Die Sanktionen haben ihre politische Wirkungen nicht verfehlt. Sie bringen aber auch Nachteile für europäische Unternehmen mit sich: Eine Umfrage der Industrie- und Handelskammer zeigt, dass für viele deutsche Unternehmen der Handel mit dem Gottesstaat deutlich schwieriger geworden ist; die Umsätze sind rückläufig. Auch die Bürgschaften der Bundesregierung für Exporte sind zurückgegangen. Der Verband Deutscher Maschinen- und Anlagenbau (VDMA) kritisierte die Unsicherheit, die durch die Sanktionen entstanden sei. So fehlt es etwa an klaren Regeln, welche iranischen Handelspartner für westliche Unternehmen tatsächlich tabu sind.

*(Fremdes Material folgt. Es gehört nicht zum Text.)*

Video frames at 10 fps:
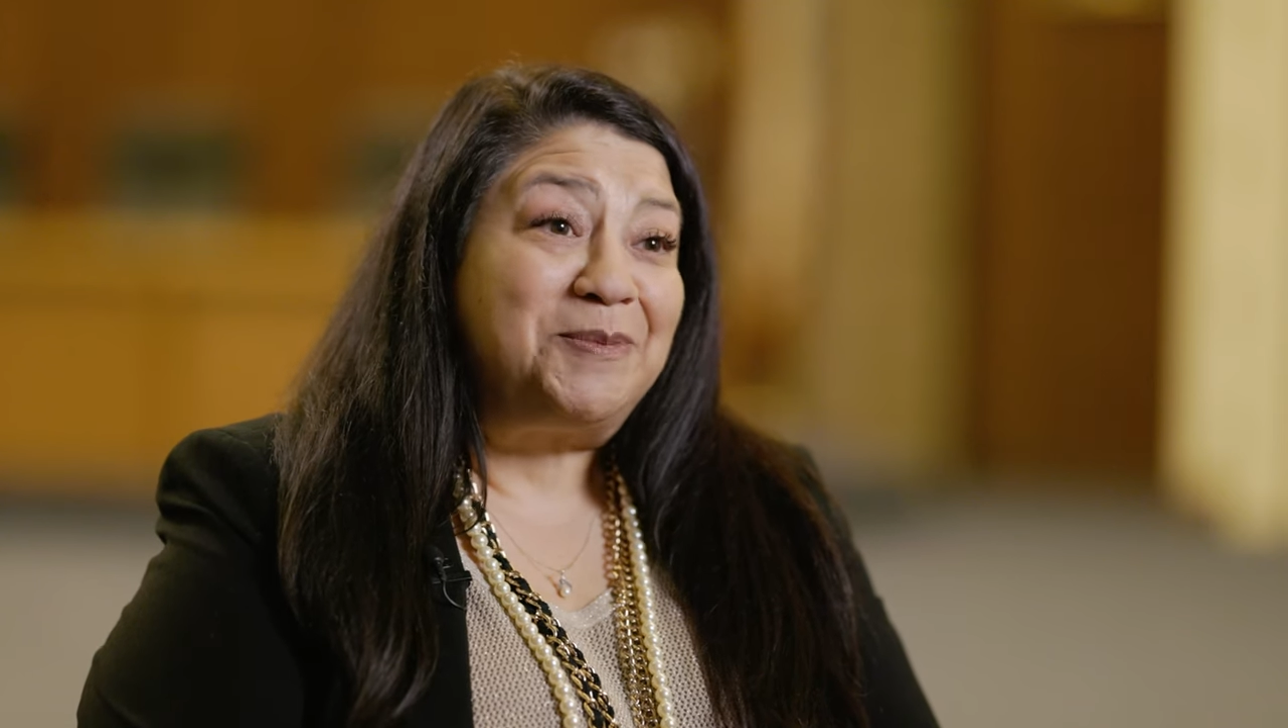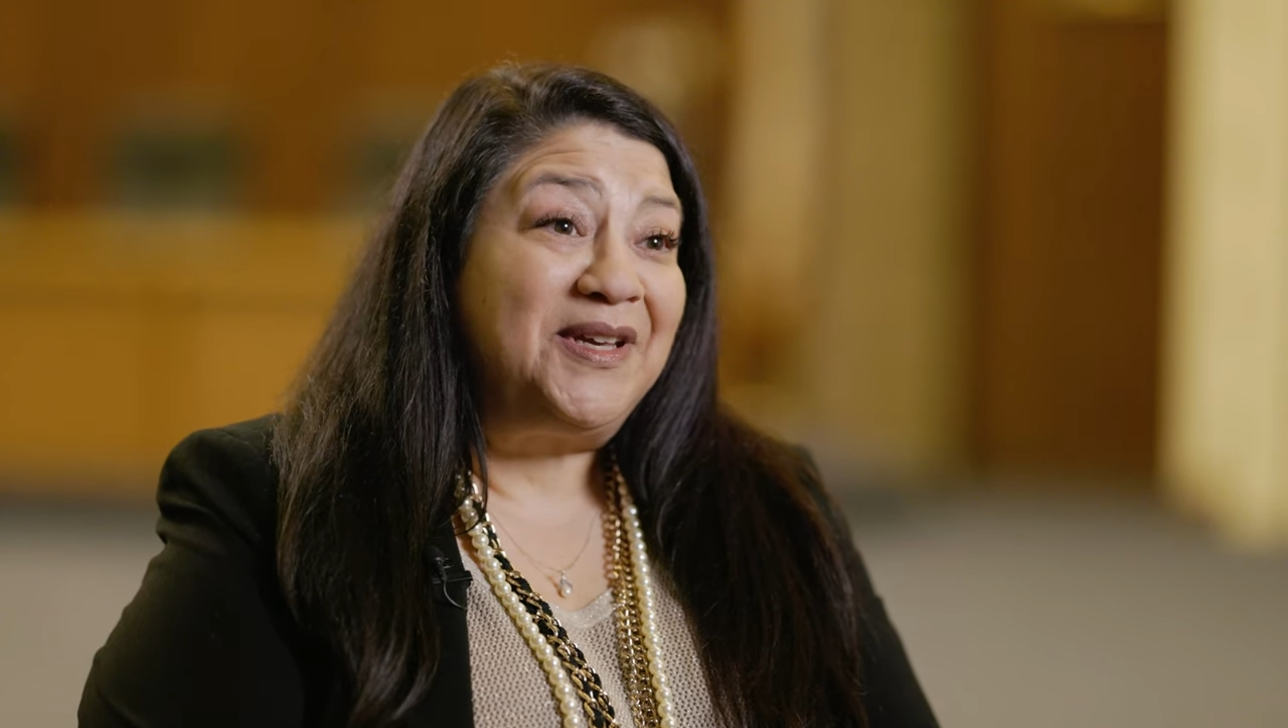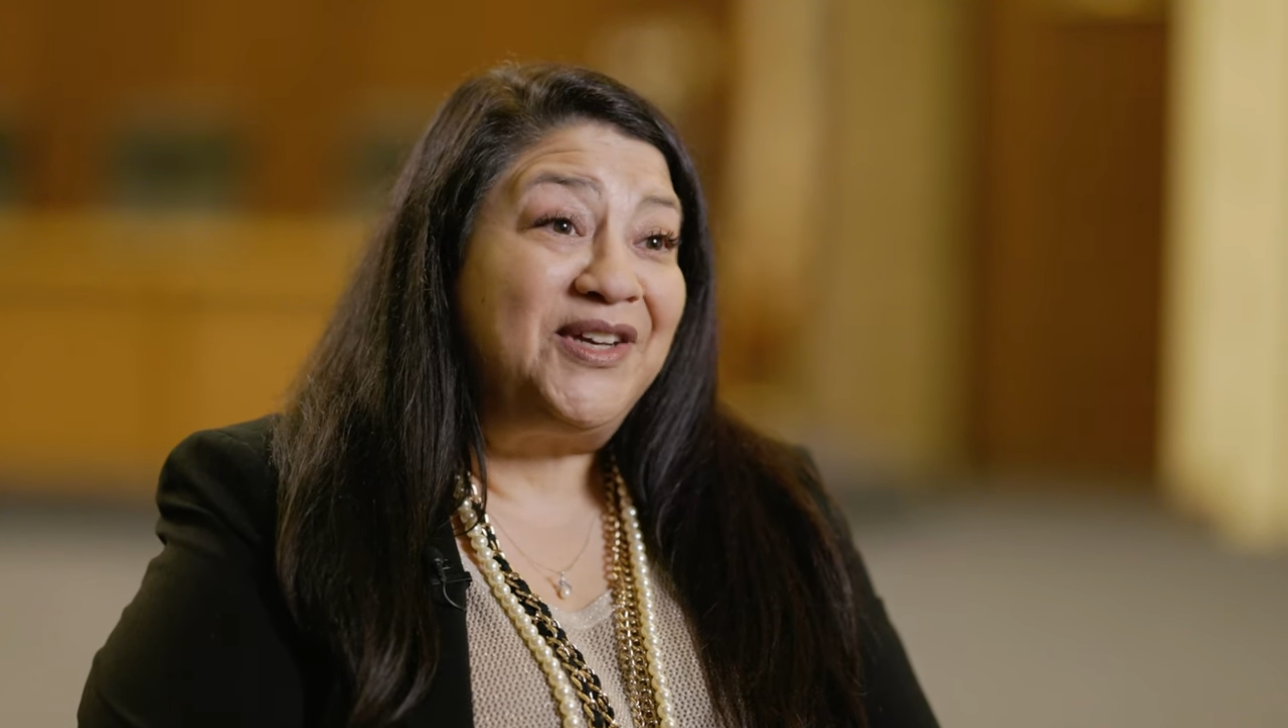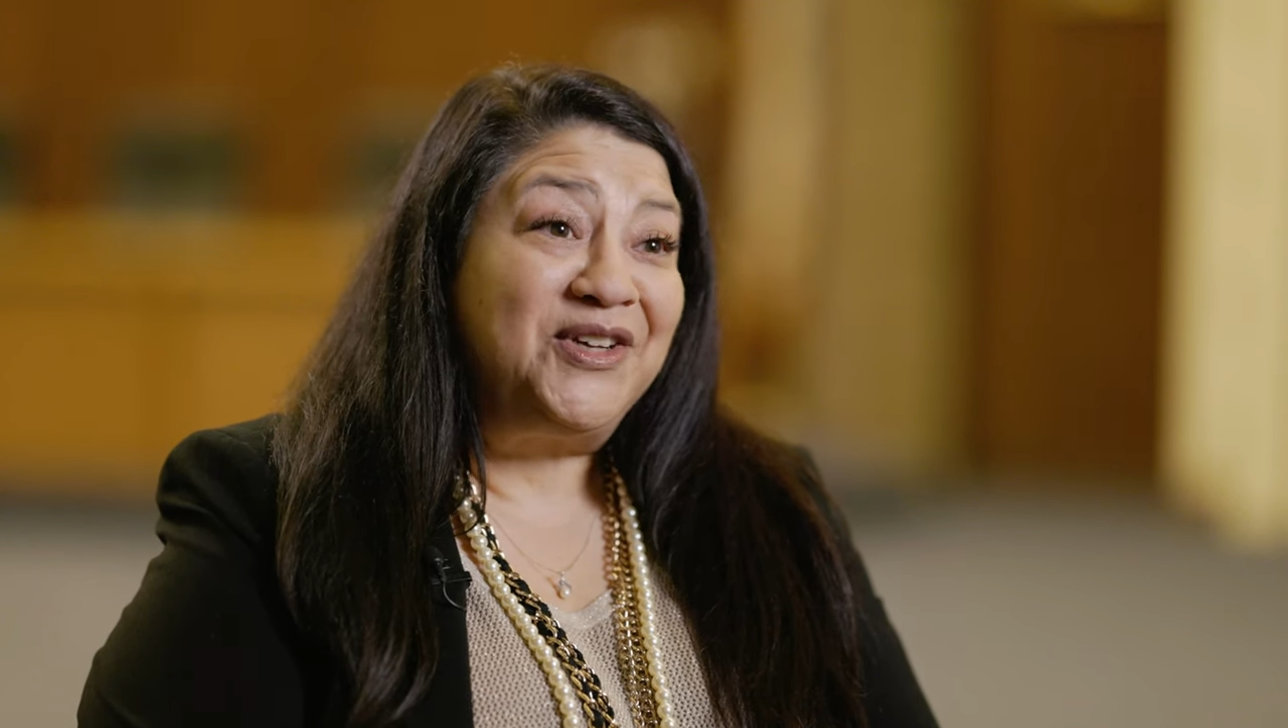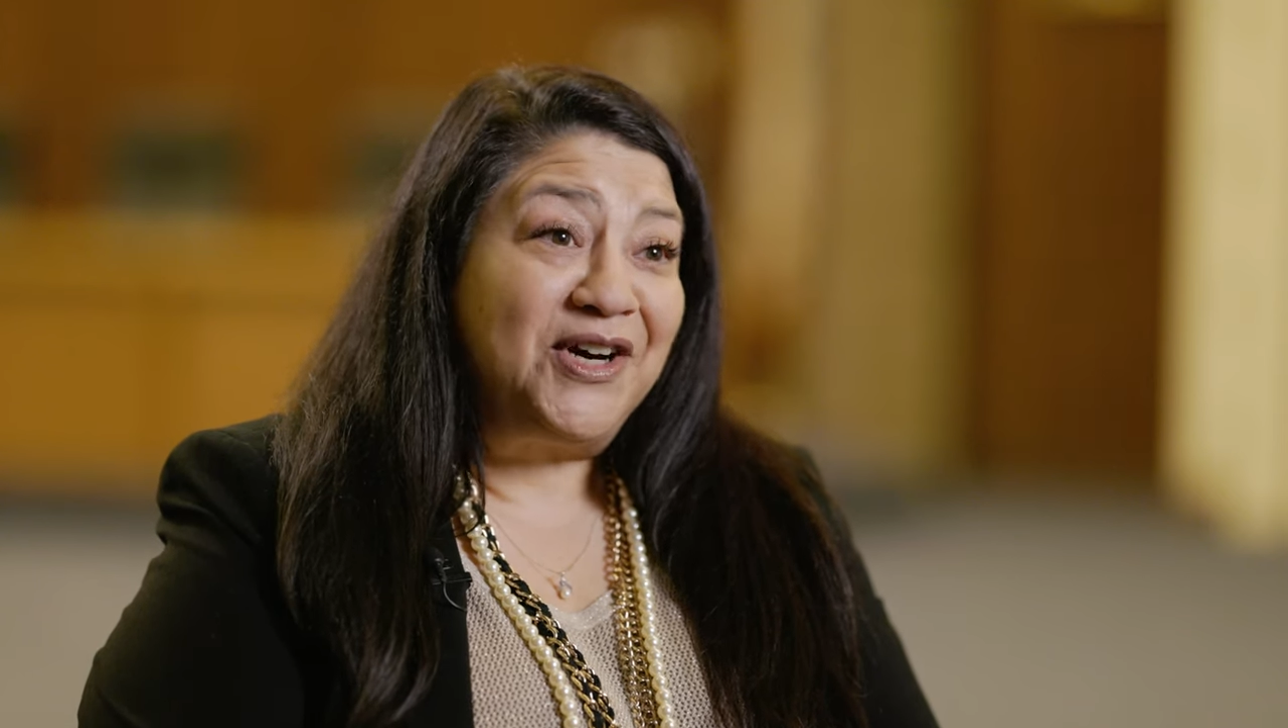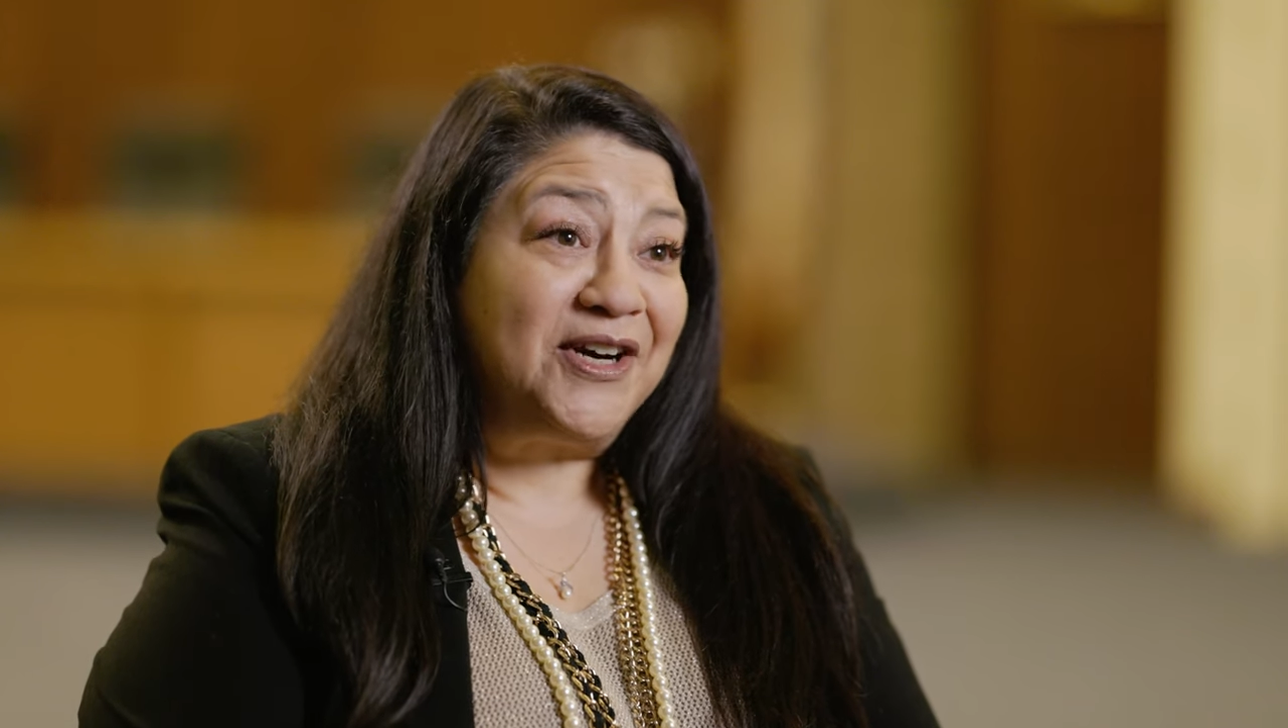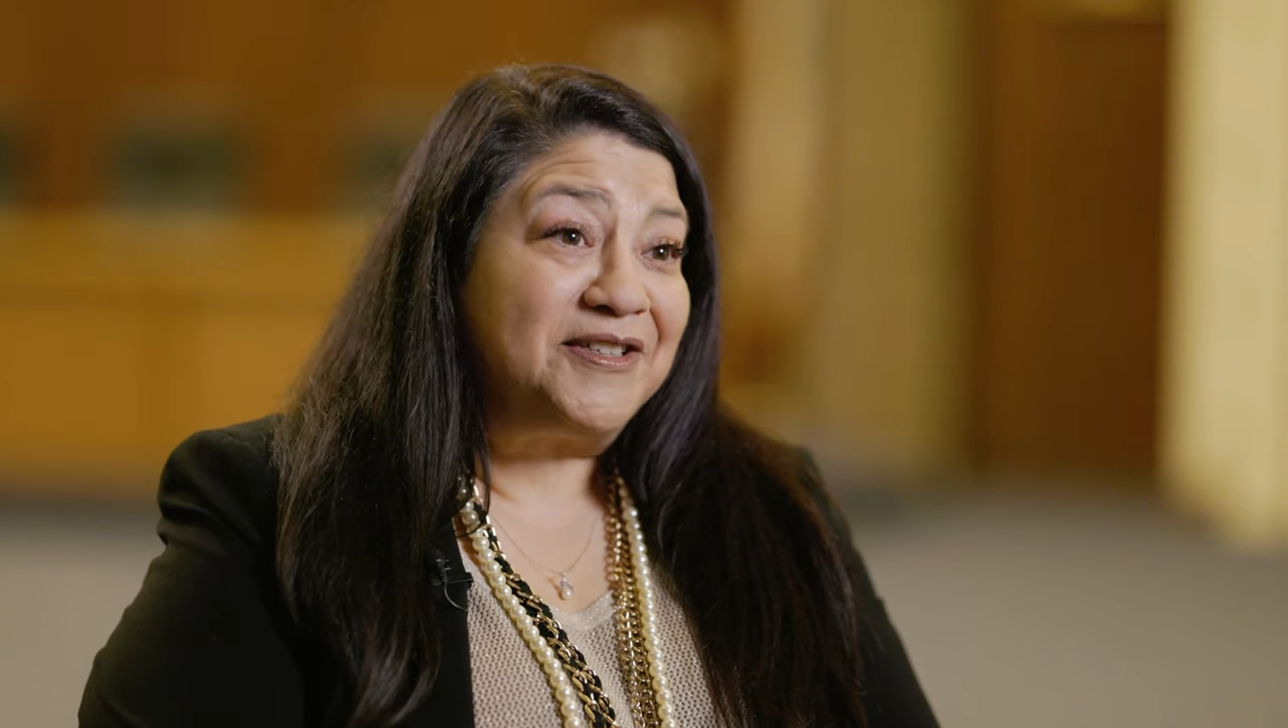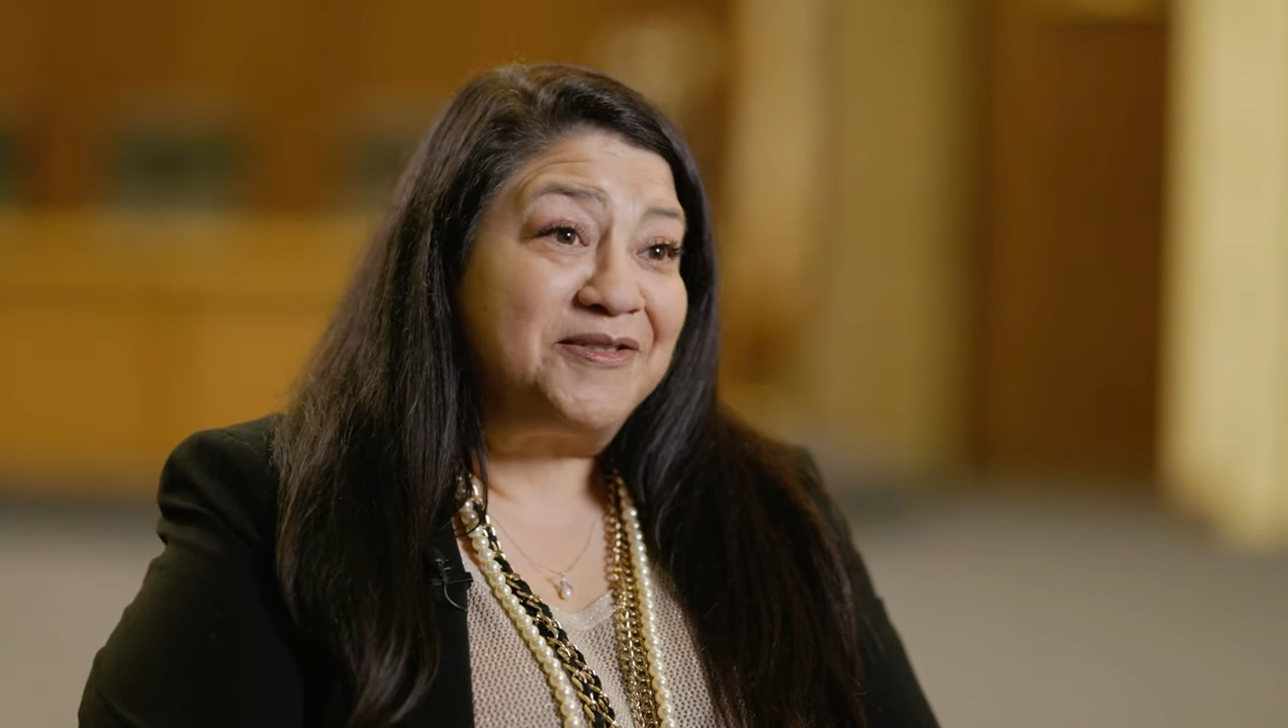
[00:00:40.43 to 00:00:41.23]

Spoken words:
kindergarten,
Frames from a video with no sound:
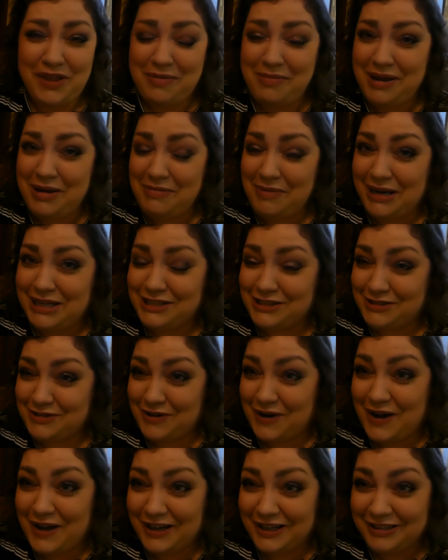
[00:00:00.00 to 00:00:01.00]
made mine
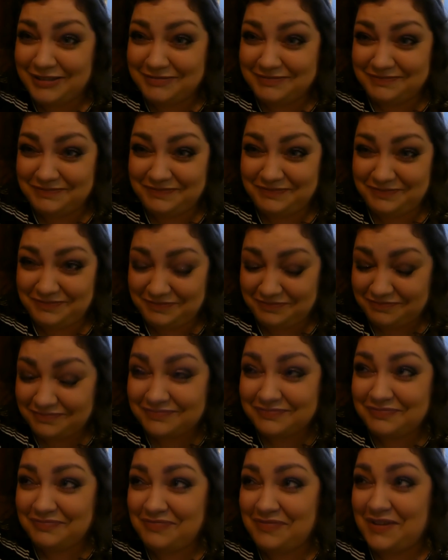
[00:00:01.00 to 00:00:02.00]
strong. Did they?
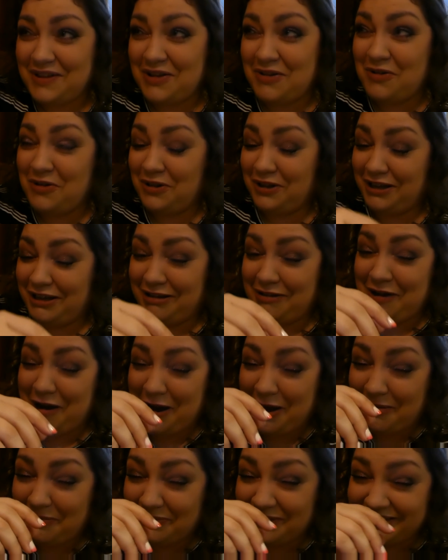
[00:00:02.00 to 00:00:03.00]
Holy
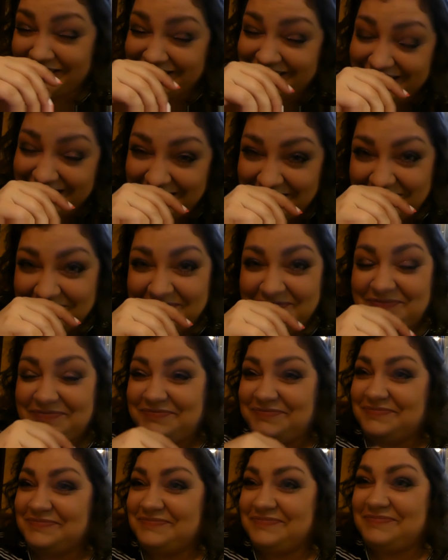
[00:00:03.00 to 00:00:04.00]
crap. Well, that's good
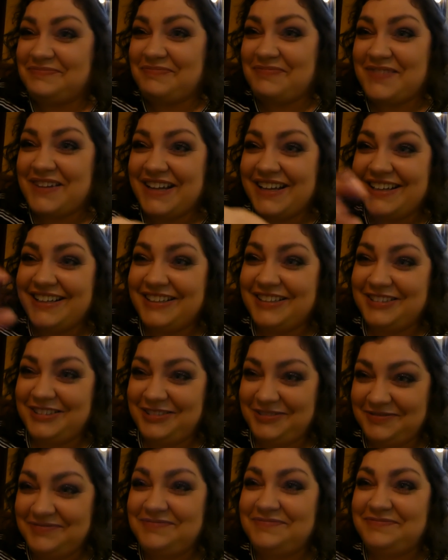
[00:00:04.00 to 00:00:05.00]
because I'm
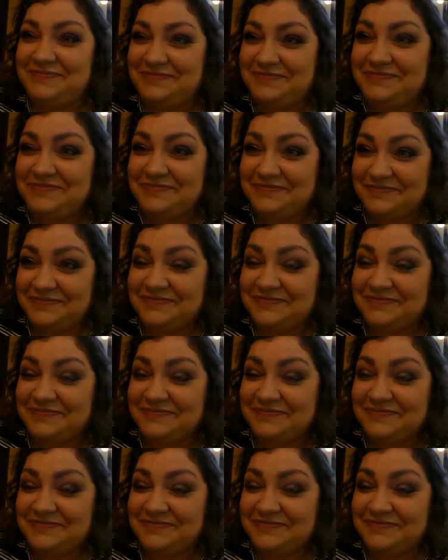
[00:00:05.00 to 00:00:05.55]
driving, so i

Harte Sanktionen treffen vor allem die Bevölkerung

Das Regime hat die Unterstützung der Massen - doch sie schwindet, Quelle: dpa
Das Regime hat die Unterstützung der Massen - doch sie schwindetBild: AP

Bei deutlich schärferen Sanktionen könnten die Preise weiter steigen. Ein westlicher Öl-Boykott oder der Exportstopp von Benzin, das Iran nur begrenzt herstellen kann, würden das Land besonders empfindlich treffen. Solche Schritte müssen nach Expertenansicht vermieden werden, weil sie regelmäßig die boykottierte Regierung stärken, wie Untersuchungen der schweizerischen Universität Fribourg zeigen. Umfassende Sanktionen könnten die nationale Einheit im Iran fördern, urteilt auch Peter Rudolf von der Stiftung Wissenschaft und Politik in der "Zeit." Harte Wirtschaftssanktionen treffen vor allem aber die breite Bevölkerung. Beispiel Irak: Mehr als eine Millionen Menschenleben hat das UN-Embargo nach Angaben des irakischen Gesundheitsministeriums gekostet.

"Zu scharfe scharfe Sanktionen sind in alle Richtungen kontraproduktiv", sagt Bahman Nirumand. Auch Achim Vogt betont, dass die Wirkungen der bisherigen Sanktionen nicht ins Gegenteil verkehrt werden dürften. "Sie haben die Regierung geschwächt." Diese Situation müsse man für neue Verhandlungen nutzen, fordert Vogt. "Man braucht Geduld. Die Verhandlungen mit Nordkorea haben sechs Jahre gedauert, bis es nun zu einem Ergebnis kam."